3.3.3. Damage control

Damage control is a life-saving strategy for severely injured patients that recognises the consequences of the lethal triad of trauma - hypothermia, coagulopathy, and acidosis [17-19]. The first of a three phased approach consists of rapid control of haemorrhage and wound contamination. The second phase involves resuscitation in the intensive care unit (ICU), with the goal of restoring normal temperature, coagulation, and tissue oxygenation. The final stage involves definitive surgery when more time-consuming reconstructive procedures are performed in the stabilised patient [20]. Urological intervention needs to be mindful of the phase of management. Temporary abbreviated measures followed by later definitive surgery are required. Complex reconstructive procedures, including organ preservation, are not undertaken. The decision to enter damage control mode is taken by the lead trauma clinician following team discussion.

Urological examples include haemodynamically unstable patients due to suspected renal haemorrhage or pelvic fracture with associated urethral or bladder injury.

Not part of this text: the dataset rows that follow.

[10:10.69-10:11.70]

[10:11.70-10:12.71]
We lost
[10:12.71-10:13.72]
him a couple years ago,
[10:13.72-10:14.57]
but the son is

The options of abdominal packing and temporary urinary drainage by ureteric, bladder or urethral catheterisation are valuable adjuncts to care.

3.3.4. Mass casualty events and Triage

A mass casualty event is one in which the number of injured people and the severity of their injuries exceed the capacity of the facility and staff [21]. Triage, communication, and preparedness are important components for a successful response.

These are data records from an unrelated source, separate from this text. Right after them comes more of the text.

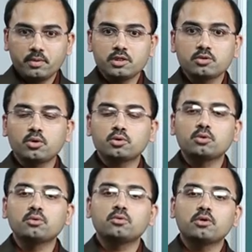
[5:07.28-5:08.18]
please go
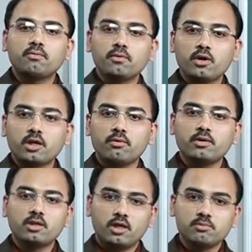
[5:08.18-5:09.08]
through, if you are given
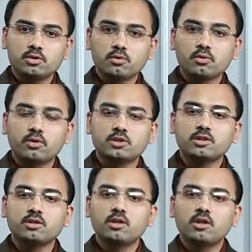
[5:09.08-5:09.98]
an MCQ
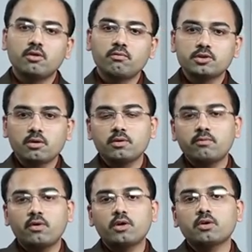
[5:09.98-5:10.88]
question, which of the
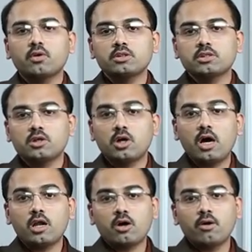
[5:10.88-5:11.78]
following causes
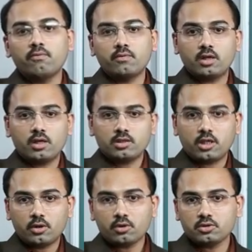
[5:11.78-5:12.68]
are of
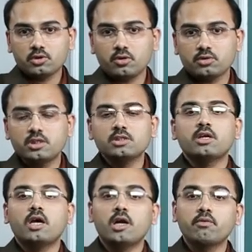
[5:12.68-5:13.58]
thyrotoxicosis
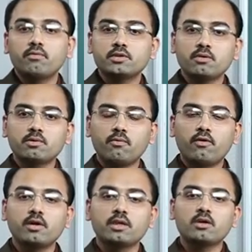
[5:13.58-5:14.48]
and which of the
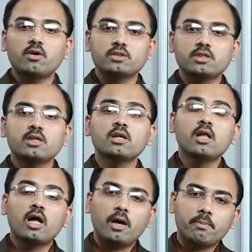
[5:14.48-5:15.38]
following causes
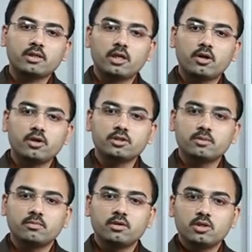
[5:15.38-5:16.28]

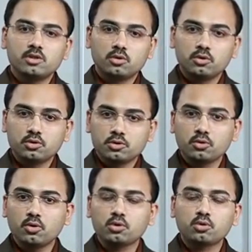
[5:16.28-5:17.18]
hyperthyroidism. So you should
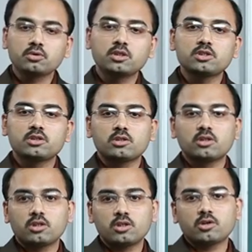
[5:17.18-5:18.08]
go through these
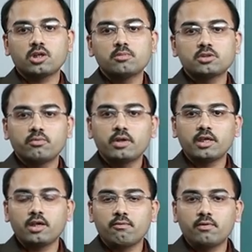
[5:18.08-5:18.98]
terms very
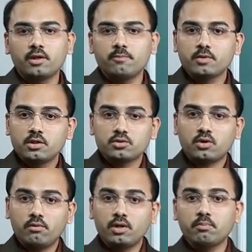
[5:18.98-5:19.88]
carefully. So
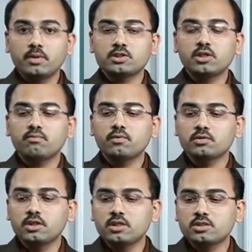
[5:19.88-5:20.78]
I will mention few
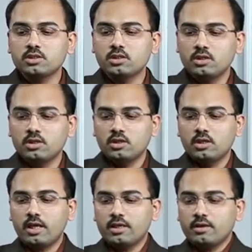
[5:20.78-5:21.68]
things,
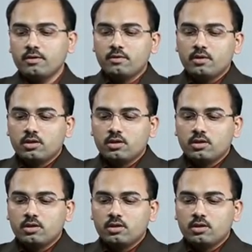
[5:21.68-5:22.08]
like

Triage after mass casualty events involves difficult moral and ethical considerations. Disaster triage requires differentiation of the few critically injured individuals who can be saved by immediate intervention from the many others with non-life-threatening injuries for whom treatment can be delayed and from those whose injuries are so severe that survival is unlikely in the circumstances [22,23].

3.3.5. The role of thromboprophylaxis and bed rest

Trauma patients are at high risk of deep venous thrombosis (DVT). Concerns about secondary haemorrhage result in prolonged post-injury bed rest DVT which effectively compounds this risk. Established prophylaxis measures reduce thrombosis and are recommended following systemic review [24]. However, the strength of evidence is not high and as yet there is no evidence to suggest that mortality or pulmonary embolism risk is reduced [25]. Compression stockings and low molecular weight heparins are favoured. The risk of secondary haemorrhage in isolated renal trauma is low and the practice of strict bed rest has waned in patients who are able to mobilise [26].

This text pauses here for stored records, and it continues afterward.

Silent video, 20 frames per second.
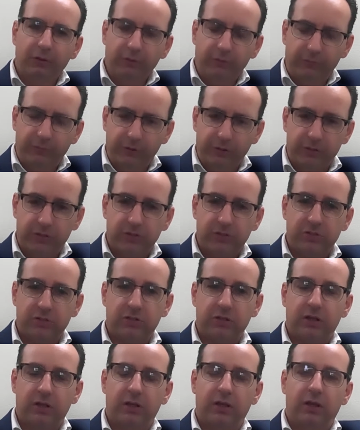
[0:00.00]

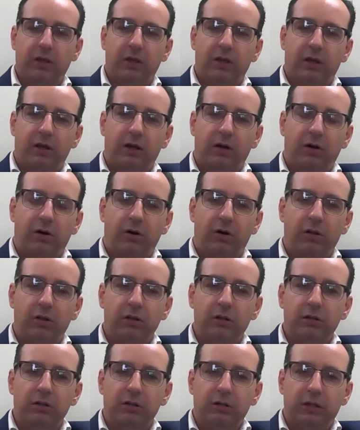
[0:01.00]
First,
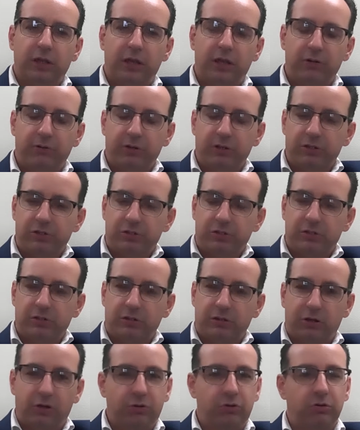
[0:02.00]
all hearings in the
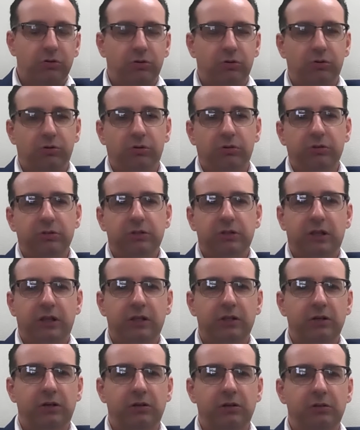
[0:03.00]
local court
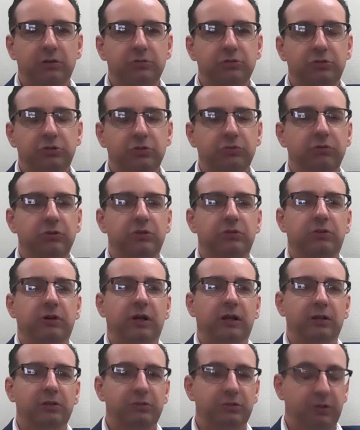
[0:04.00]
and all jury
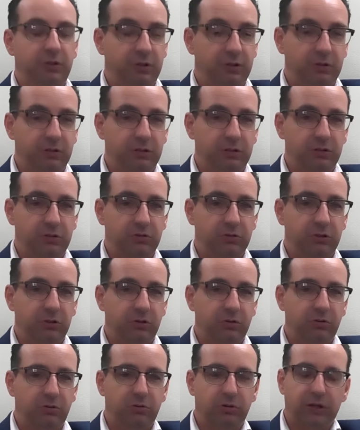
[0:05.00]
trials in the district
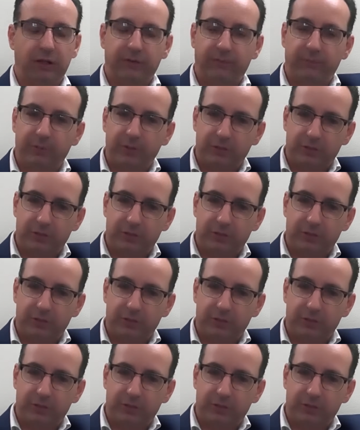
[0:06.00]
court have been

3.3.6. Antibiotic stewardship

Single shot antibiotic doses are common in major trauma. The indication for continuing antibiotics is governed by injury grade, associated injuries and the need for intervention. Patients with urinary extravasation tend to be kept on antibiotics but there is no evidence base for this. Antibiotics should be avoided in lesser trauma e.g. Grade 1-3 renal trauma, and regular review should be undertaken for those continued on antibiotics.

3.3.7. Urinary catheterisation

Prolonged catheterisation is required in all forms of bladder and urethral injury. Catheterisation is not necessary in stable patients with low-grade renal injury. Patients with heavy haematuria, who require monitoring or ureteric stenting, benefit from catheterisation. This can be removed once haematuria lightens and there is an improvement in the clinical situation. The shortest possible period of catheterisation is advised.